In Cina la copia del Volkswagen Beetle

Il Shandong EV Expo ci permette di apprezzare un notevole complesso di orrori a quattro ruote, tutti con alimentazione elettrica.

La città di Shandong ospita in questi giorni la rassegna EV Expo, dedicata al settore della mobilità a zero emissioni e principale fiera cinese nell’ambito delle automobili elettriche: basti sapere che vi partecipano 200 aziende, per un totale di oltre 1.500 vetture esposte. La caratteristica della rassegna sta nella possibilità di acquistare direttamente il modello preferito.

In passerella vi sono EV di tipo tradizionale oppure LSEV, ovvero automobili ad uso prettamente urbano e dai precisi requisiti tecnici: il motore ad esempio non può sviluppare più di 10 CV, la velocità massima dev’essere pari a 50 km/h, la lunghezza del corpo vettura non può superare i quattro metri ed il prezzo massimo è anch’esso limitato (all’equivalente di 4.500 euro). Il settore è regolamento da una legislazione piuttosto restrittiva, ma non c’è alcuna norma a salvaguardia dell’estetica: le immagini pubblicate da Car News China mostrano come i designer abbiano peccato in fantasia ed immaginazione.

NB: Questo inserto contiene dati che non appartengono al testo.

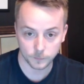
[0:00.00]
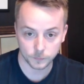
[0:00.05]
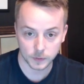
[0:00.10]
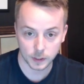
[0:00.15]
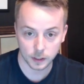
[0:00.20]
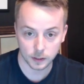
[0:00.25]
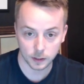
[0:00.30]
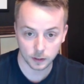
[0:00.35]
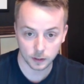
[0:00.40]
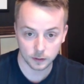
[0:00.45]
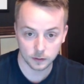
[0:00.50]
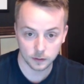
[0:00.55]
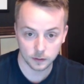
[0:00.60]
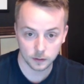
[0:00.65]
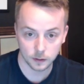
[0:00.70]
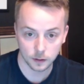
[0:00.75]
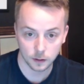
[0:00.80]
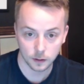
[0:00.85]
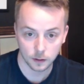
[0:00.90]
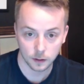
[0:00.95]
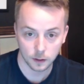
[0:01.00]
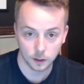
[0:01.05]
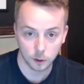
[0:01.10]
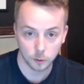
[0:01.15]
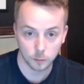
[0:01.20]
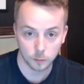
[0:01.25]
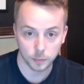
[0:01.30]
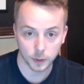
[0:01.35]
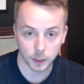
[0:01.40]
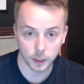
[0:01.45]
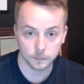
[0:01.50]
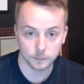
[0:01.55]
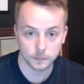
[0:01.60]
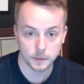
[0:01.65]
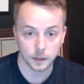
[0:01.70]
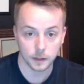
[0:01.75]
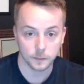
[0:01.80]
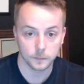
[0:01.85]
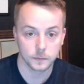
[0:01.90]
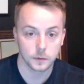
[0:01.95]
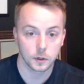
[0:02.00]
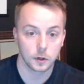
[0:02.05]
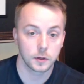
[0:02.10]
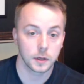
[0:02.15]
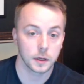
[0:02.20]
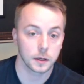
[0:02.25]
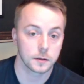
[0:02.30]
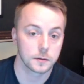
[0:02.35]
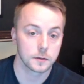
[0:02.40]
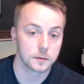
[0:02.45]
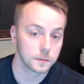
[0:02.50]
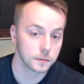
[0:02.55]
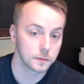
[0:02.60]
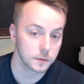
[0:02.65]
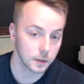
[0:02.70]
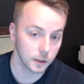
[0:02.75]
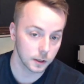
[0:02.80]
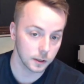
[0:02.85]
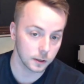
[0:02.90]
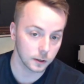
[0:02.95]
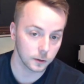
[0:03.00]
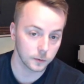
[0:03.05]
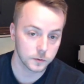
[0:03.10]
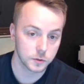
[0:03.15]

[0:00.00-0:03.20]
connected. But yeah, okay, there you go.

Il caso più emblematico è la VIDOEV. Questa vettura ricorda la Volkswagen Beetle di ultima generazione, ma offre l’opzione delle portiere posteriori e garantisce quindi un livello di abitabilità teoricamente superiore. Purtroppo non sappiamo per quale motivo l’abitacolo sia privo di quasi tutti i componenti. Meno sfacciato è invece lo stile della Jinma JMW2200, utilitaria dalle forme improbabili e simile nel frontale alla BMW i3.